査察回数増 再発防止へ…大宮5人死亡火災1年

 さいたま市大宮区宮町の風俗店
「Kawaiiかわいい大宮」で5人が死亡し、7人が負傷した火災から17日で1年となった。火災を教訓に、市消防局や周辺の店舗関係者らは、定期的な査察の回数を増やすなどして、再発防止に取り組んでいる。

 火災は昨年12月17日午後2時頃に発生。客や従業員ら男女5人が一酸化炭素中毒などで死亡した。

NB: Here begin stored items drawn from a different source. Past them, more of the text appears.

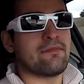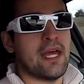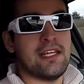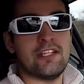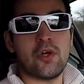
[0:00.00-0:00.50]

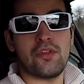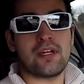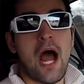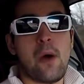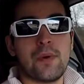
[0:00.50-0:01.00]
and he told
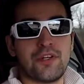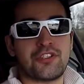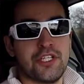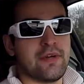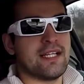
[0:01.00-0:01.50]
the cop we were
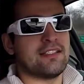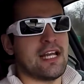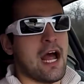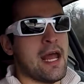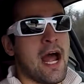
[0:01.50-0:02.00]
street racing,
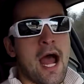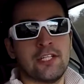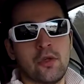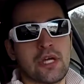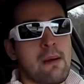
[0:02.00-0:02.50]
and I, and I
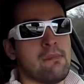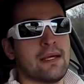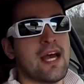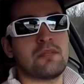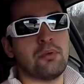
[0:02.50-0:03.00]
told the cop, I'm
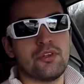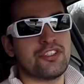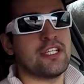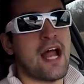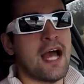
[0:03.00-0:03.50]
like, that's
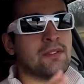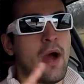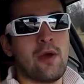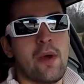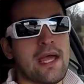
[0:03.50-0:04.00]
bullshit. I,
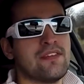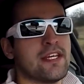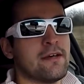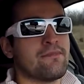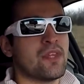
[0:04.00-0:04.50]
I waved to
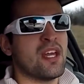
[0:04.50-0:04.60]
him.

現場となった建物は、発生から1年となった今も白いシートで覆われ、隣接するビルの壁は焦げたままになっているなど、当時の火災のひどさを物語っていた。現場近くには、花が供えられていた。

 市消防局は火災を受けて、それまで同店周辺の風俗店を対象に2年に1度行っていた定期査察を1年に1度行うようにした。今年10月の査察では、19店舗のうち、消防法に抵触する指摘箇所が7件見つかったが、いずれも軽微なもので、即日改善したという。

 火災直後に行った特別査察では36件の指摘箇所が見つかっており、減少について大宮消防署の吉沢俊二副署長は「防火意識が高まった結果」と話す。

 火災があった風俗店の同業者が加盟する「県特殊浴場協会」の守屋裕雄専務理事は、火災後、頻繁に各店の状況を見に行き、ドア付近に物が置いてあるなど、危険と思われる部分があれば、指摘し、その場で改善を促してきたという。

 守屋専務理事は「二度とあのような火災を起こさないよう、周辺の見回りを継続する」と語った。